Kondisi kerja mesin kendaraan yang ideal, ditunjukkan dengan rasio campuran udara dan bahan bakar atau air fuel ratio (AFR) bernilai 14,7 : 1. Nilai AFR yang berada di atas angka itu, menunjukkan jumlah kandungan bensin yang lebih sedikit dari udara atau populer diistilahkan dengan kata miskin. Sebaliknya, nilai AFR di bawah angka ideal menandakan jumlah bensin yang lebih besar dari udara atau kaya bahan bakar.
Konsumsi bahan bakar yang paling hemat, berada pada kondisi AFR miskin. Namun, mesin tidak bisa dipatok pada kondisi AFR miskin terlalu lama, karena akan menyebabkan suhu dapur pacu meningkat panas. Sedangkan tenaga mesin paling besar, justru dihasilkan pada saat nilai AFR kaya.
Karena kondisi lalu lintas berbeda-beda, pabrikan mengatur kerja mesin untuk berada pada kondisi AFR bervariasi. Implikasinya, konsumsi BBM bisa diatur tetap hemat dan tenaga mesin tetap besar saat berakselerasi. Untuk mesin injeksi ada empat kondisi AFR yang disediakan komputer, yaitu putaran stasioner, rpm konstan, torsi maksimal, dan akselerasi.
Cara untuk mengetahui apakah mesin kendaraan masih bekerja pada kondisi ideal bisa dilakukan dengan dua metoda, yaitu analisis gas buang dan busi.
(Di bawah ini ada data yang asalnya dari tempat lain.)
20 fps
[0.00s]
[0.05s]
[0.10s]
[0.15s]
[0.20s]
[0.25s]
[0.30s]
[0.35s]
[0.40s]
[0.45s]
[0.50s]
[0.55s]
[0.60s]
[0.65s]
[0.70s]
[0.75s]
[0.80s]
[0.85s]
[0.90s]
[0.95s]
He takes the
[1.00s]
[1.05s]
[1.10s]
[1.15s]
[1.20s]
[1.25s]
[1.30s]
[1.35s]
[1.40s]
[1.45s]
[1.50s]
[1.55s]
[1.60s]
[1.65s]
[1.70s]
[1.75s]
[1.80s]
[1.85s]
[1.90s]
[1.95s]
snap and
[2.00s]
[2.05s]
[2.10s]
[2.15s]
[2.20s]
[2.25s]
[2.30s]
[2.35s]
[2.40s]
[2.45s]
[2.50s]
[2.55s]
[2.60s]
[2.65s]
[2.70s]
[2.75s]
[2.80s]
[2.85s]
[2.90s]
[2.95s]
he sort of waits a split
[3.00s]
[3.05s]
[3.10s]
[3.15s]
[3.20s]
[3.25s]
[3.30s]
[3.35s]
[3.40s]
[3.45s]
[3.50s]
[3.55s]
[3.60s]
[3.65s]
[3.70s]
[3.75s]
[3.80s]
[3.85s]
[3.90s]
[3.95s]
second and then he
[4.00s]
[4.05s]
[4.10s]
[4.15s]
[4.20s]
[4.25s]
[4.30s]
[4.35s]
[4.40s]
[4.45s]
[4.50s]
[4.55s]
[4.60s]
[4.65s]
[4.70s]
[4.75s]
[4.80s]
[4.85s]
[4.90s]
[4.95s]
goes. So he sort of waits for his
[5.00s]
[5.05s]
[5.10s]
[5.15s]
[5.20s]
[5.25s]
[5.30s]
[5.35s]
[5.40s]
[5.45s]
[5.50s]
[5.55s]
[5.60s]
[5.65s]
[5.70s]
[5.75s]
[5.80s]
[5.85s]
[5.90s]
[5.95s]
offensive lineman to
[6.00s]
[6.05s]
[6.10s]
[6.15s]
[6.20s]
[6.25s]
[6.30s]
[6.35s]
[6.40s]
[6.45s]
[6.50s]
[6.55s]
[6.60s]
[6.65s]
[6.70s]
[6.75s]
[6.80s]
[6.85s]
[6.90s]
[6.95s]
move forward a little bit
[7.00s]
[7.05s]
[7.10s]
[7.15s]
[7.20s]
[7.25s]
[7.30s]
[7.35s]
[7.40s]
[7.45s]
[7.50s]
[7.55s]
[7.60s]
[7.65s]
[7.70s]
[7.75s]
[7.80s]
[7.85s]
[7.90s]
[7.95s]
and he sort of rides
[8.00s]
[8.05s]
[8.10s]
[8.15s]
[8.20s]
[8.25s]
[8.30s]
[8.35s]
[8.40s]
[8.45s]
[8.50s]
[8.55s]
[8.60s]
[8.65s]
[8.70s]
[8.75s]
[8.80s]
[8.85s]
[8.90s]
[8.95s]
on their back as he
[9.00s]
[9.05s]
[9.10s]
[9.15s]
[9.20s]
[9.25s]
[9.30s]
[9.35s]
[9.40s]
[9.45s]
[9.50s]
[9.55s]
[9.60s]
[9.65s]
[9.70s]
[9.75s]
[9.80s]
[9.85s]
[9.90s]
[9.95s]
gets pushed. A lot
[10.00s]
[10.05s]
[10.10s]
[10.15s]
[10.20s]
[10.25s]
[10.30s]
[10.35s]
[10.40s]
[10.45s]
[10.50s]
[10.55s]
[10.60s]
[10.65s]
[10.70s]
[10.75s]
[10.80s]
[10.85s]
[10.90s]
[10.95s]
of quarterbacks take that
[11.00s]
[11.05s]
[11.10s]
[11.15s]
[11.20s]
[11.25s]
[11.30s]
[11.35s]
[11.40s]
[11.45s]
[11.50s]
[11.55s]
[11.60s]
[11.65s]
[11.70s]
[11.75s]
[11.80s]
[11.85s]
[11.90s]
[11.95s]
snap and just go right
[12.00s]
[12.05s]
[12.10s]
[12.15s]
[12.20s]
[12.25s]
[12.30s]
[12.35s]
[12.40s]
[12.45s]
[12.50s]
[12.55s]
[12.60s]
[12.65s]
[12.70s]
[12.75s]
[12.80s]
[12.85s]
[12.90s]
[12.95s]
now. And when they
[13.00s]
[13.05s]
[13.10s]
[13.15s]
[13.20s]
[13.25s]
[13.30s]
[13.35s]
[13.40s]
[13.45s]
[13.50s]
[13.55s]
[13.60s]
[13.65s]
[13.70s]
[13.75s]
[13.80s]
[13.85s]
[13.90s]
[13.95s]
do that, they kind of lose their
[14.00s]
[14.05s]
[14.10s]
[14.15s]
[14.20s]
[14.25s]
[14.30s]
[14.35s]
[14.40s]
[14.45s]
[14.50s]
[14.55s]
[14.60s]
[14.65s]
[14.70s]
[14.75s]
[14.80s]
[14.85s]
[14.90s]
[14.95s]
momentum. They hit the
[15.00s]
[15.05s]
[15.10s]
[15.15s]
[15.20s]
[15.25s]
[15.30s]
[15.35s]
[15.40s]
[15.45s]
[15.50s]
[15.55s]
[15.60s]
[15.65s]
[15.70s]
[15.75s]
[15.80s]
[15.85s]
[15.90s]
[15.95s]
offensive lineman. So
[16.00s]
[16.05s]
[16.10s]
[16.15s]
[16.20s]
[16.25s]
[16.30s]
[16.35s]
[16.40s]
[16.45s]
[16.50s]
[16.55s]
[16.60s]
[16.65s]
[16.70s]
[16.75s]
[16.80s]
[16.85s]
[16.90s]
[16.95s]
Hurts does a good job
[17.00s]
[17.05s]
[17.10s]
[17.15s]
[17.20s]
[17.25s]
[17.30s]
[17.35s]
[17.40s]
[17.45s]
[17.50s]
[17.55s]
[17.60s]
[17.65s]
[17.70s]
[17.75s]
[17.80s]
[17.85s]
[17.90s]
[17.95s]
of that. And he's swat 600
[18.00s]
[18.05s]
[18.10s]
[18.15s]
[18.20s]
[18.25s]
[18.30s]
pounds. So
Metode analisis gas buang dilakukan dengan memakai alat bantu bernama gas analyzer, yang bisa ditemui di bengkel. Alat ini dimasukkan ke dalam lubang knalpot untuk mengukur empat komponen, yaitu karbon monoksida (CO), hidrokarbon (HC), nitrogen oksida (Nox), dan lambda.
Melalui nilai CO, pemilik kendaraan bisa mendapatkan keterangan tentang kondisi mesin. CO yang efisiensi pembakarannya baik berada pada nilai ideal 0,2% - 1,5% untuk mesin injeksi dan 1 - 3,5% mesin karburator. Angka di luar itu menunjukkan mesin kendaraan perlu disetel ulang dan dikembalikan ke kondisi standar.
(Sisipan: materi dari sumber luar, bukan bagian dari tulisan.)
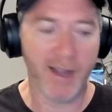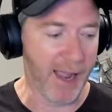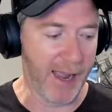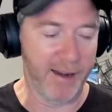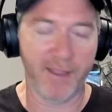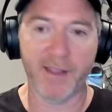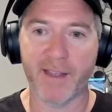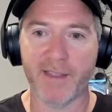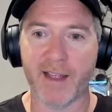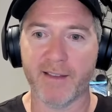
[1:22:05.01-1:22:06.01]
And I think
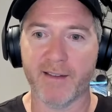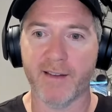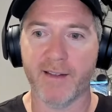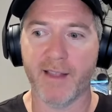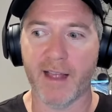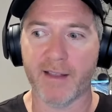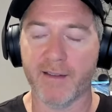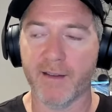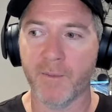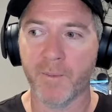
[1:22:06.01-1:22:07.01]
that
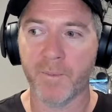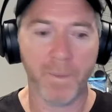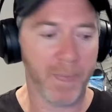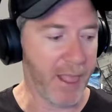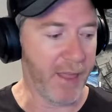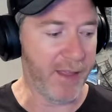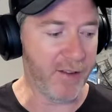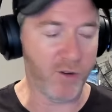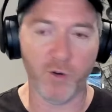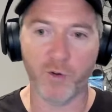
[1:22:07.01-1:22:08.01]

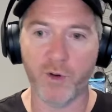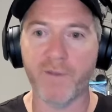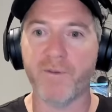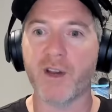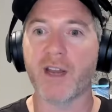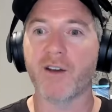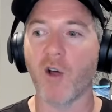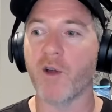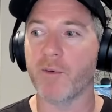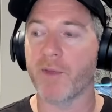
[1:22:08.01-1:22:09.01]
if you can go
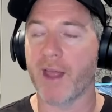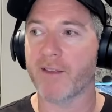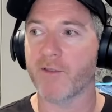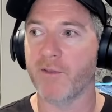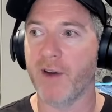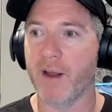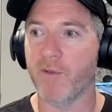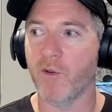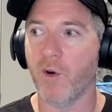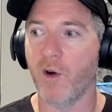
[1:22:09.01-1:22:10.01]
in with that sort of
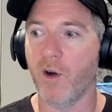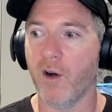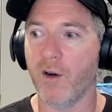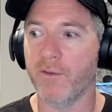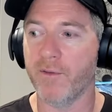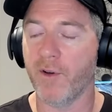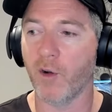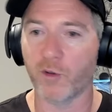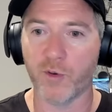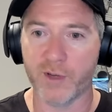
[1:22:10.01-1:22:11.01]
level of
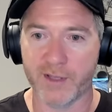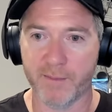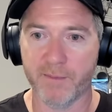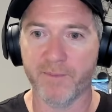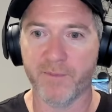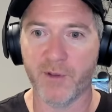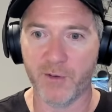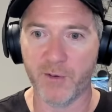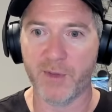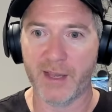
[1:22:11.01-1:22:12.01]
altruism to
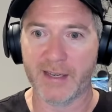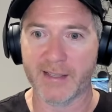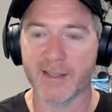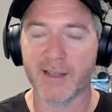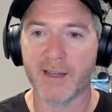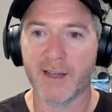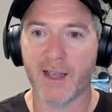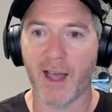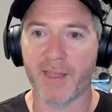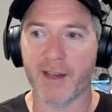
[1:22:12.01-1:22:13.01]
do things,
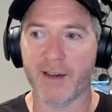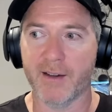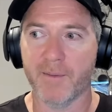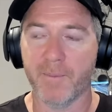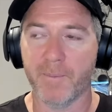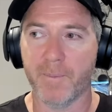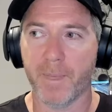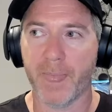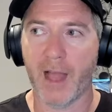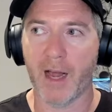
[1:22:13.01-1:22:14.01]
I think
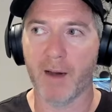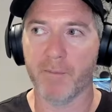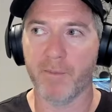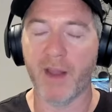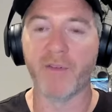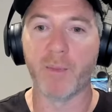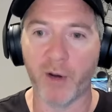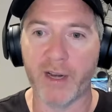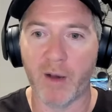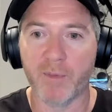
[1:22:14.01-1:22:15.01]

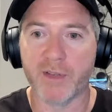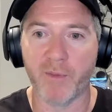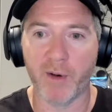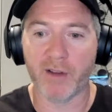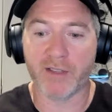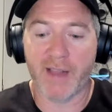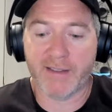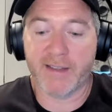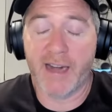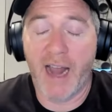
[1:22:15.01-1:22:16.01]
everybody helps everybody else, and
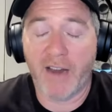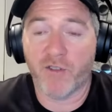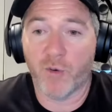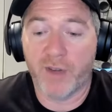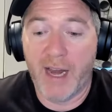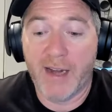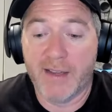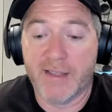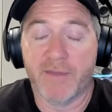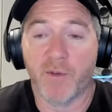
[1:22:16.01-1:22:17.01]
that's the natural
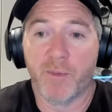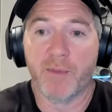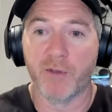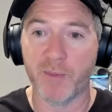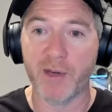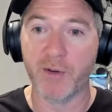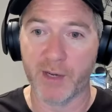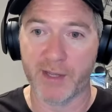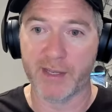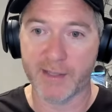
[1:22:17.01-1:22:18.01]
tendency for people to be
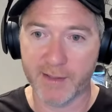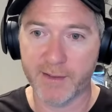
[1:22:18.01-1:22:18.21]
doing things.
Kondisi busi juga bisa dijadikan tolok ukur mengetahui nilai AFR. Ujung insulator busi yang berwarna putih atau cokelat muda, tidak ada endapan yang menonjol di tengah elektroda hingga insulator dan ujung elektroda tidak berubah, merupakan tanda-tanda mesin yang berada pada kondisi standar.
Sedangkan ujung insolator berwarna abu- abu gelap atau hitam, menunjukkan kondisi AFR terlalu kaya dan boros BBM. Sementara, insulator berwarna putih dot mirip kapur memperlihatkan AFR yang terlalu miskin, karena ruang bakar berada pada suhu sangat tinggi akibat pasokan BBM yang tidak sebanding dengan udara.
**
TERKAIT mahalnya harga Pertamax dan Pertamax plus, saat ini telah mendorong masyarakat untuk beralih ke premium. Pada prinsipnya, mesin masih bisa menerima penggantian bahan bakar itu bila tidak menunjukkan gejala ngelitik atau knocking. Untuk menghilangkan gejala ngelitik, bisa dilakukan dengan cara mengubah waktu pengapian. Namun, perlu diingat kalau ngelitik masih saja terjadi, artinya mesin kendaraan memang memerlukan bahan bakar beroktan tinggi.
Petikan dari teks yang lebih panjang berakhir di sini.